En cada ciclo electoral, como si se tratara de una obra de teatro repetida hasta el cansancio, empiezan a aparecer las mismas caras de siempre. Figuras conocidas, algunas con décadas en el escenario político, resurgen con nuevas aspiraciones, discursos renovados y promesas recicladas.
Pretenden convencernos de que son la mejor opción, a pesar de que han sido protagonistas —si no los principales responsables— del desastre que vive nuestra región.
Una región que se encuentra prácticamente en estado de coma: mal gobernada, saqueada, sin rumbo claro, y con una ciudadanía cada vez más desconectada de sus instituciones.
Lo más preocupante no es solo su reaparición, sino la forma descarada en que intentan lavar su imagen.
Sacan pecho por obras que, en el mejor de los casos, apenas rozaron de lejos. Se adjudican méritos por infraestructuras, programas o avances que no impulsaron, ni ejecutaron, ni pensaron.
Mientras tanto, se hacen los desentendidos ante los “elefantes blancos” que dejaron abandonados: proyectos multimillonarios que hoy no sirven para nada, que consumieron recursos que podrían haber transformado comunidades enteras, y que son el testimonio mudo de la ineficiencia, la corrupción y la desidia administrativa.
En lugar de asumir su responsabilidad, adoptan el cómodo discurso regionalista y localista. Hablan con fervor de la defensa de lo nuestro, de las raíces, de la identidad.
Pero esas palabras no se traducen en hechos.
Cuando tienen la oportunidad de representar al territorio más allá de sus fronteras, se olvidan del nuevo departamento, se desentienden de sus luchas y no defienden sus banderas. En lo local son defensores apasionados; en lo nacional, figuras grises, tibias o simplemente ausentes.

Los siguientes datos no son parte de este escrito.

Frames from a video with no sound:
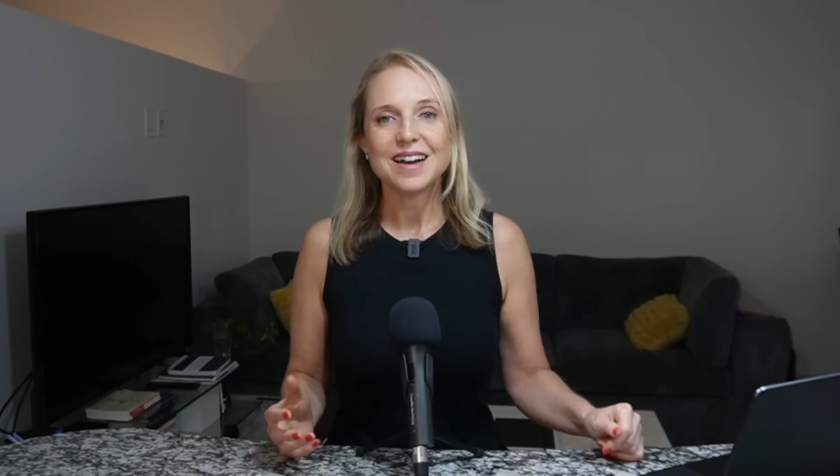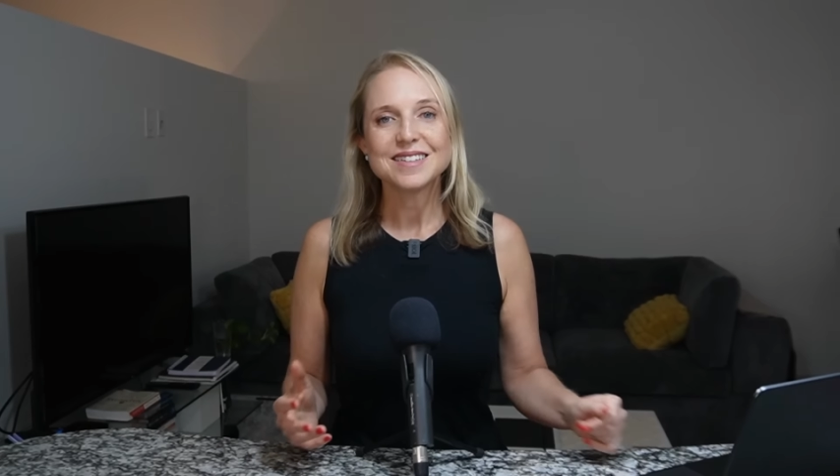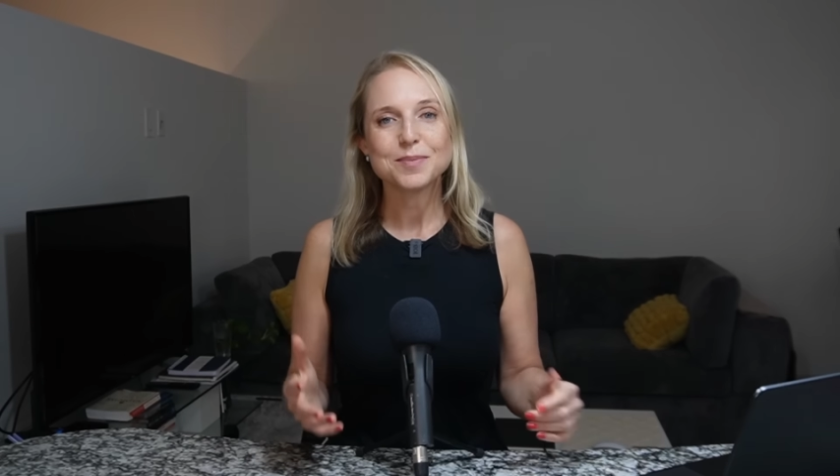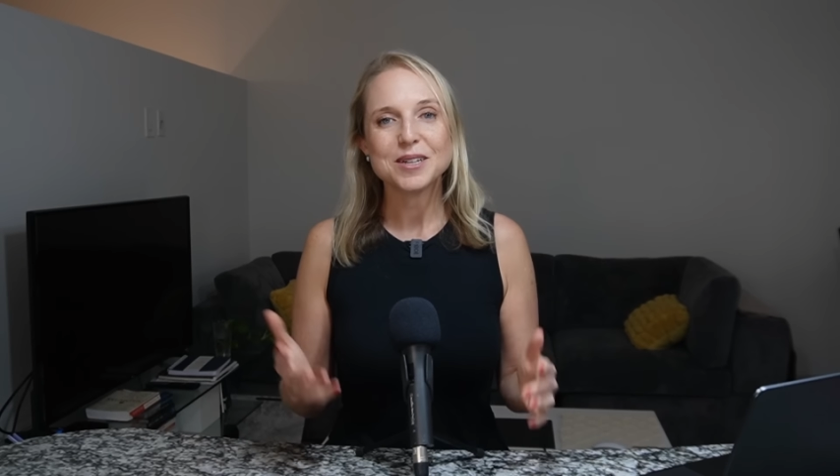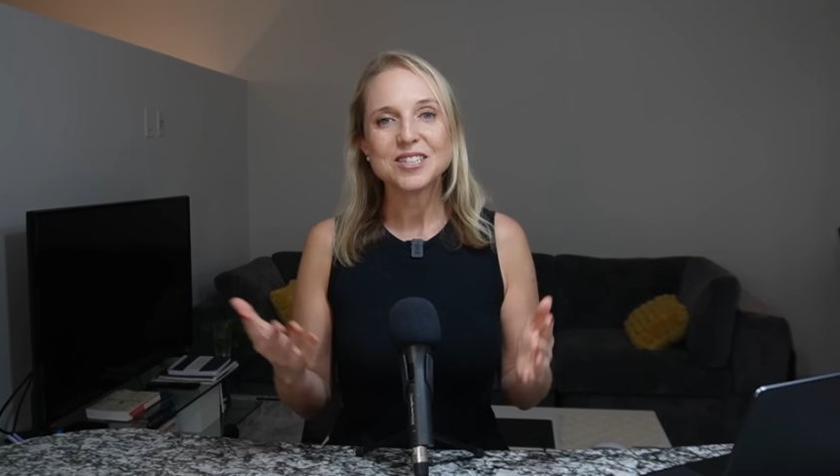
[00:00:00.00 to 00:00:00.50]

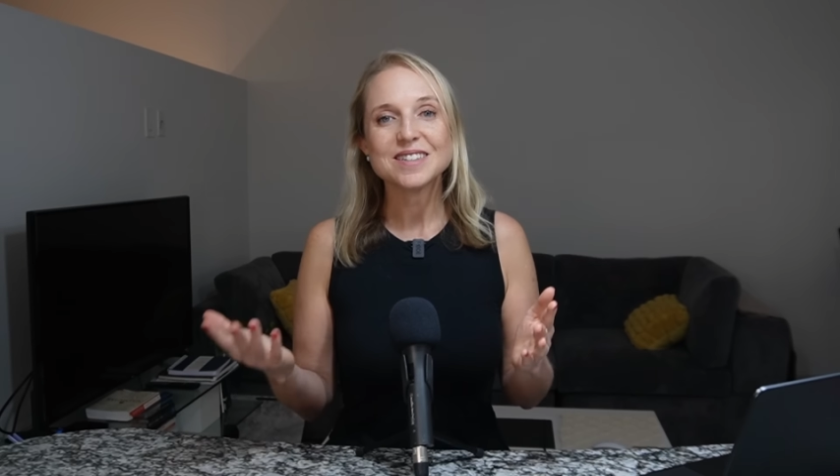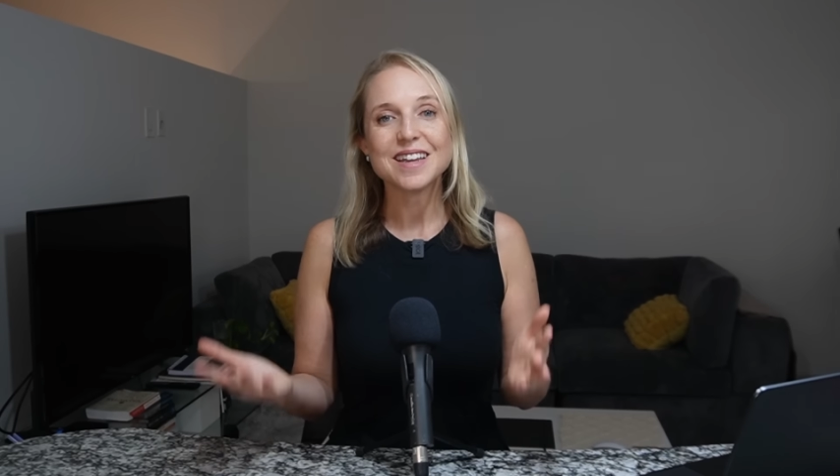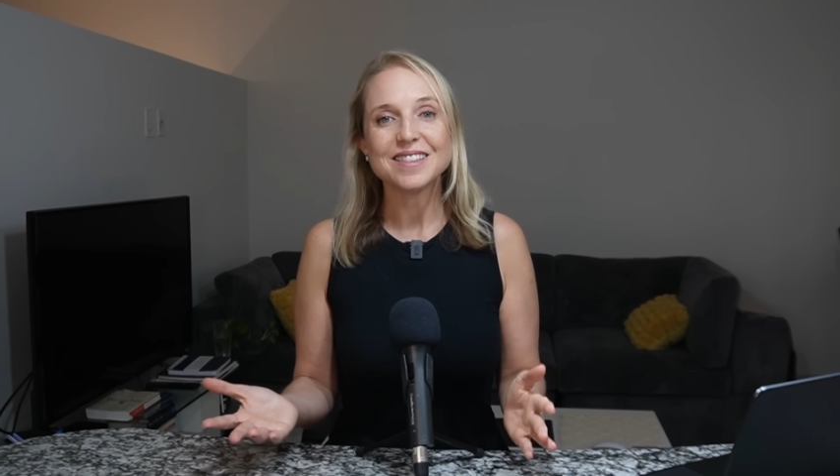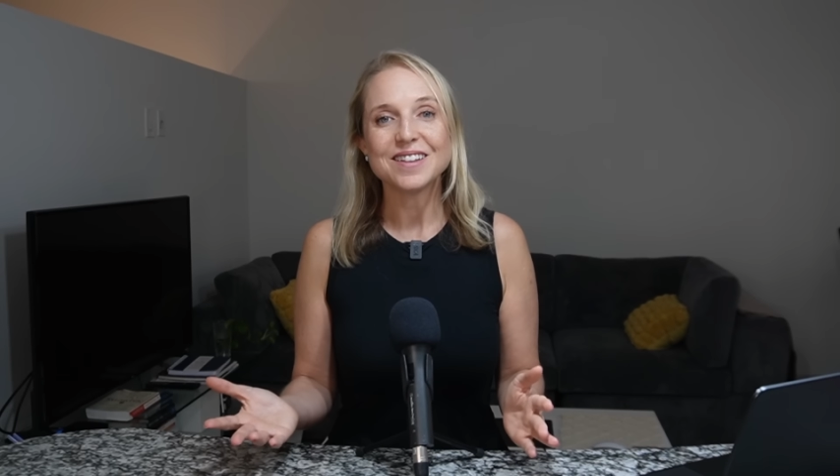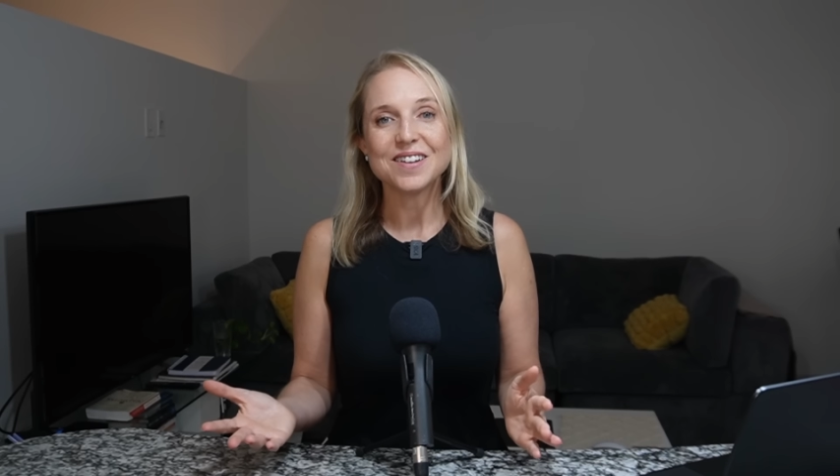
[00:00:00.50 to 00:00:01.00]
As much as
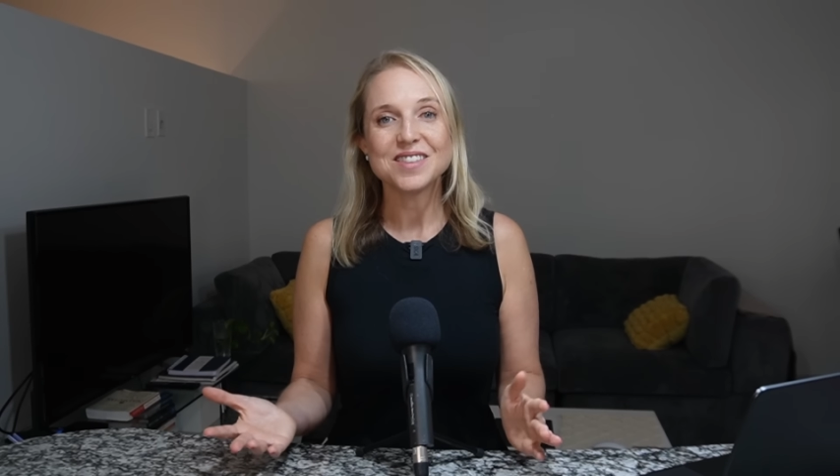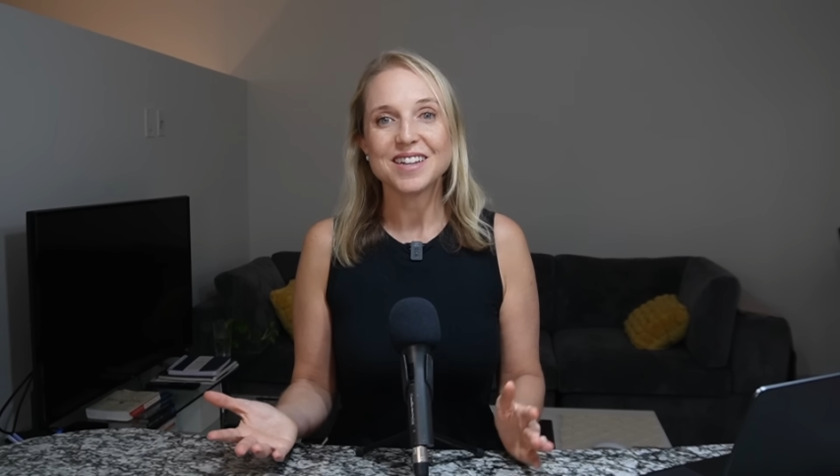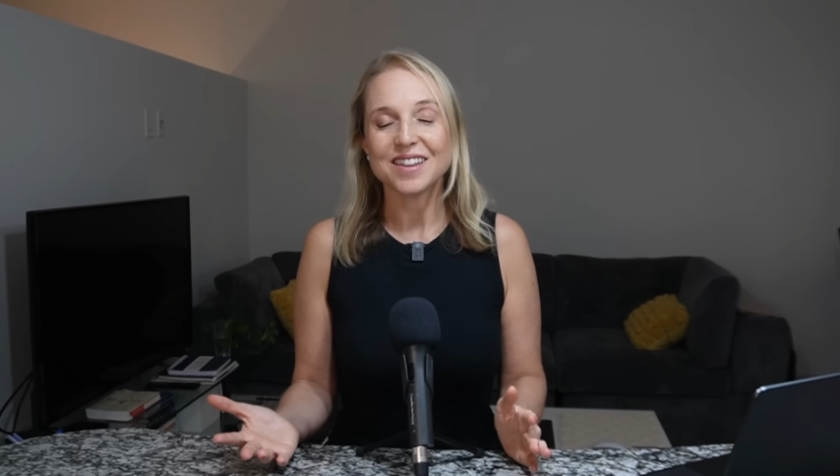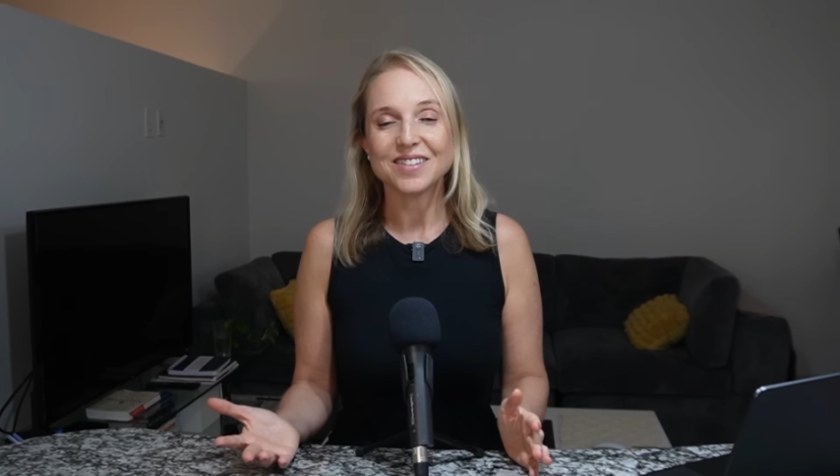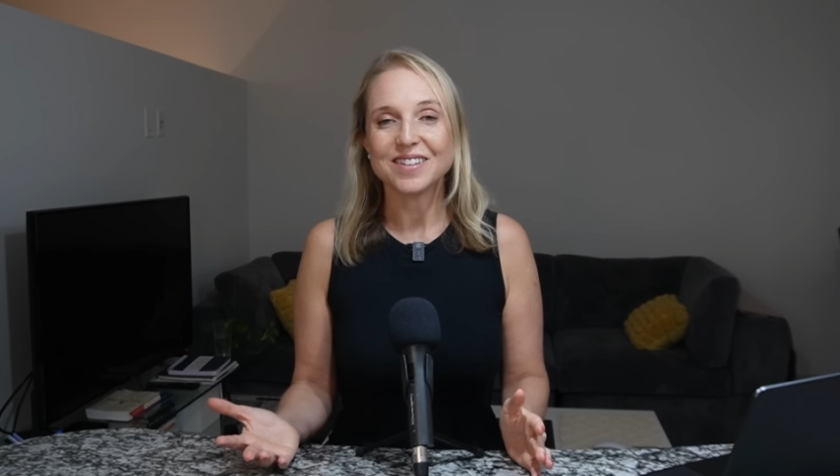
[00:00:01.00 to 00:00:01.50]
I love the
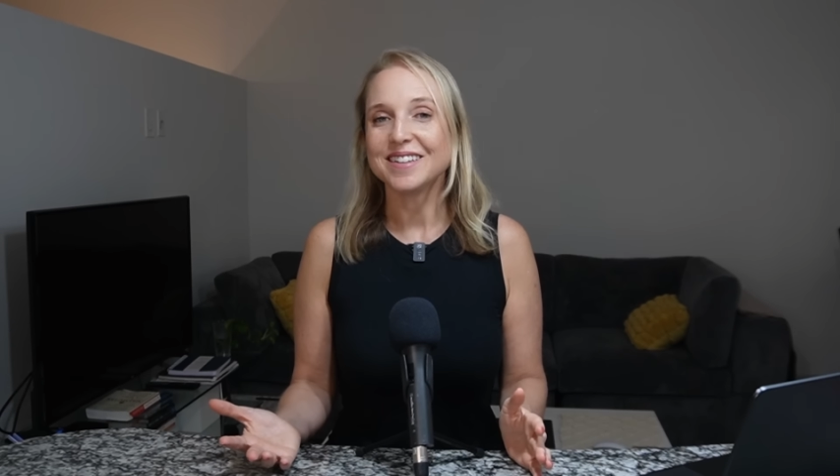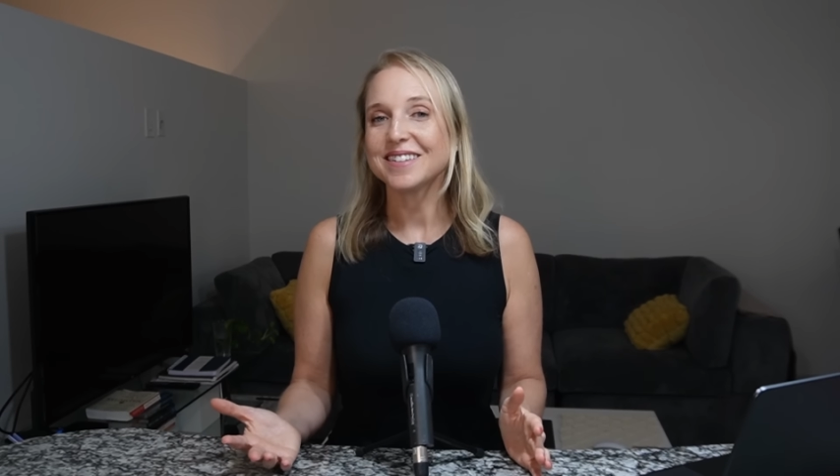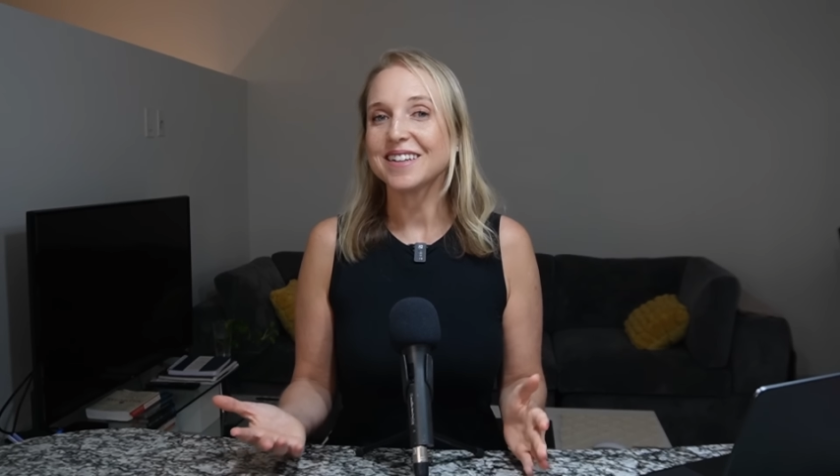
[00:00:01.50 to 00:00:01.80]
Netherlands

Su estrategia está bien calculada: se venden como carismáticos, como cercanos al pueblo, como personas de a pie. Presumen ser populares, aparecer en redes sociales con una sonrisa, visitando barrios, compartiendo en festivales y eventos.
Pero detrás de ese espectáculo mediático no hay contenido, ni convicciones claras.
Se cuidan mucho de fijar posición en temas realmente importantes. Jamás se pronuncian con claridad sobre la reforma a la salud, las pensiones, el sistema laboral o la educación pública. Prefieren mantenerse en una cómoda ambigüedad para no incomodar a nadie, para no perder votos ni aliados.
Peor aún, la mayoría de estos personajes se inscriben por los partidos tradicionales, los mismos que históricamente han frenado cualquier intento de transformación social.
Nos piden nuestro voto en nombre del cambio, pero se arropan con los colores y las estructuras de las élites políticas que siempre han gobernado para unos pocos.
El cinismo llega a tal punto que se atreven a hablar de justicia social mientras hacen parte de maquinarias que le dan la espalda al pueblo en cada debate legislativo crucial.
Este guión ya lo conocemos, y es hora de dejar de aplaudirlo.
La región necesita caras nuevas, ideas frescas, liderazgos comprometidos de verdad con lo público, con el bienestar común y con una visión de futuro que no esté atada a intereses personales ni a clientelismos eternos.
No se trata solo de cambiar nombres, sino de renovar la política desde la base, con participación ciudadana, con vigilancia activa y con memoria. Porque si olvidamos quiénes nos llevaron a este punto, corremos el riesgo de entregarles nuevamente las llaves del poder… y eso, nuestra región ya no lo puede soportar.